_Task to carry out_
Down to the last line, set down the listing below exactly, apart from its pictures.

----

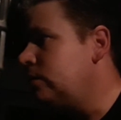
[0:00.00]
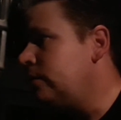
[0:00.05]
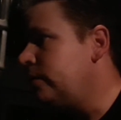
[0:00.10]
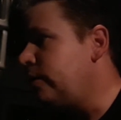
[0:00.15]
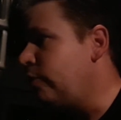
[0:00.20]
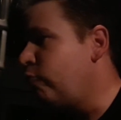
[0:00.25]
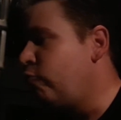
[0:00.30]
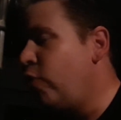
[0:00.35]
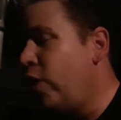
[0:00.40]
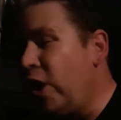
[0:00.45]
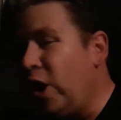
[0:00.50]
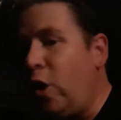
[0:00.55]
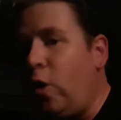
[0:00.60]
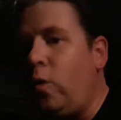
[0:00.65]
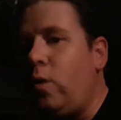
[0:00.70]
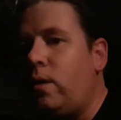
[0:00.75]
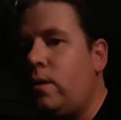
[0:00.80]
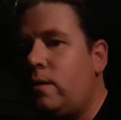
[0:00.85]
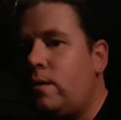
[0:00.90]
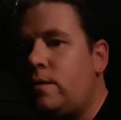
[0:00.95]
The
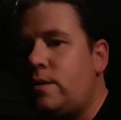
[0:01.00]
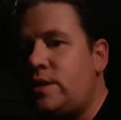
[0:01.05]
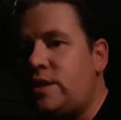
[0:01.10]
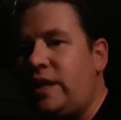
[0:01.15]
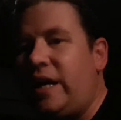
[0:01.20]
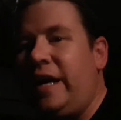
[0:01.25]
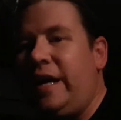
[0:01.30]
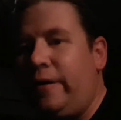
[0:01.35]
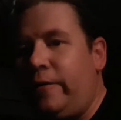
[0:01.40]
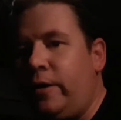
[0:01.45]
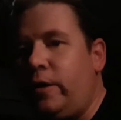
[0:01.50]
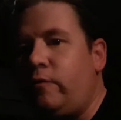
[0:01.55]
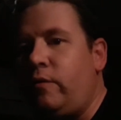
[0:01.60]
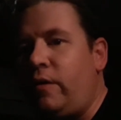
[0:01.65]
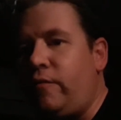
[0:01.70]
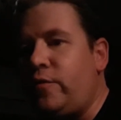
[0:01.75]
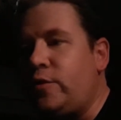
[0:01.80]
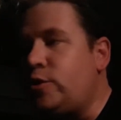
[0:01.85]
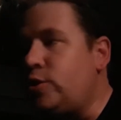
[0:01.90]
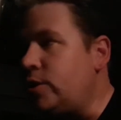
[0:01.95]
real Syrian
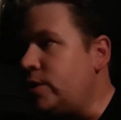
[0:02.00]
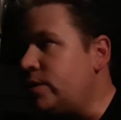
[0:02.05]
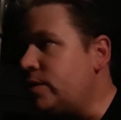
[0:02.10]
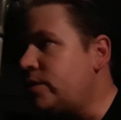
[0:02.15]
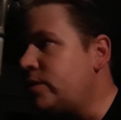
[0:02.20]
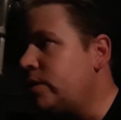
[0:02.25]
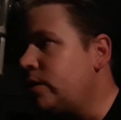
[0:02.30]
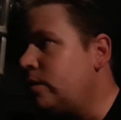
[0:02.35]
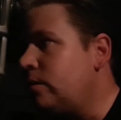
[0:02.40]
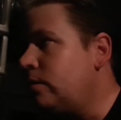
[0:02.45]
refugees.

----

_Worked solution_
[0:00.00]
[0:00.05]
[0:00.10]
[0:00.15]
[0:00.20]
[0:00.25]
[0:00.30]
[0:00.35]
[0:00.40]
[0:00.45]
[0:00.50]
[0:00.55]
[0:00.60]
[0:00.65]
[0:00.70]
[0:00.75]
[0:00.80]
[0:00.85]
[0:00.90]
[0:00.95]
The
[0:01.00]
[0:01.05]
[0:01.10]
[0:01.15]
[0:01.20]
[0:01.25]
[0:01.30]
[0:01.35]
[0:01.40]
[0:01.45]
[0:01.50]
[0:01.55]
[0:01.60]
[0:01.65]
[0:01.70]
[0:01.75]
[0:01.80]
[0:01.85]
[0:01.90]
[0:01.95]
real Syrian
[0:02.00]
[0:02.05]
[0:02.10]
[0:02.15]
[0:02.20]
[0:02.25]
[0:02.30]
[0:02.35]
[0:02.40]
[0:02.45]
refugees.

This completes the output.